▶ **WHAT THE EXERCISE ASKS**
Leave the pictures out and transcribe every record exactly.

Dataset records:
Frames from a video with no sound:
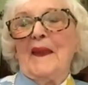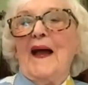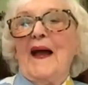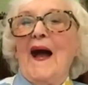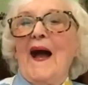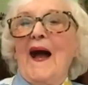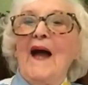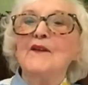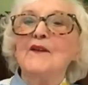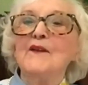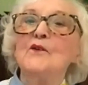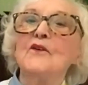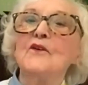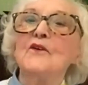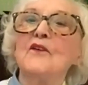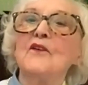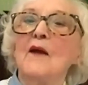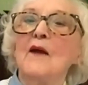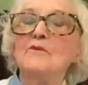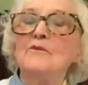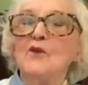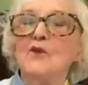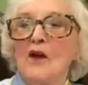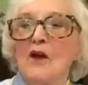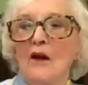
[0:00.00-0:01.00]
I do as
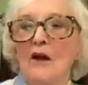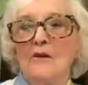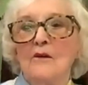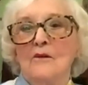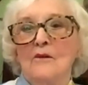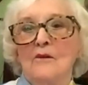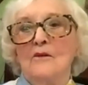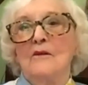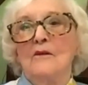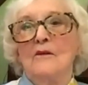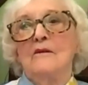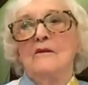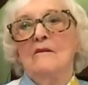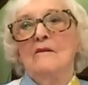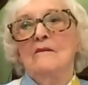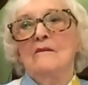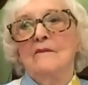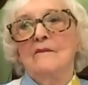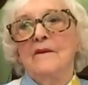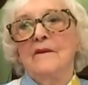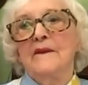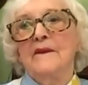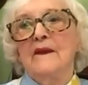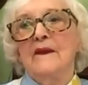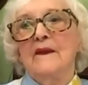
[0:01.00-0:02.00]
I'm told.
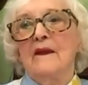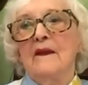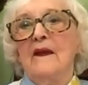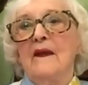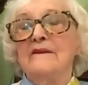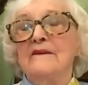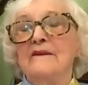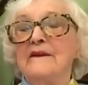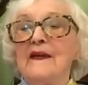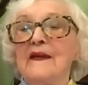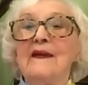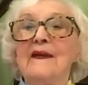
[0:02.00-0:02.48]
It's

▶ **THE ANSWER**
Frames from a video with no sound:
[0:00.00-0:01.00]
I do as
[0:01.00-0:02.00]
I'm told.
[0:02.00-0:02.48]
It's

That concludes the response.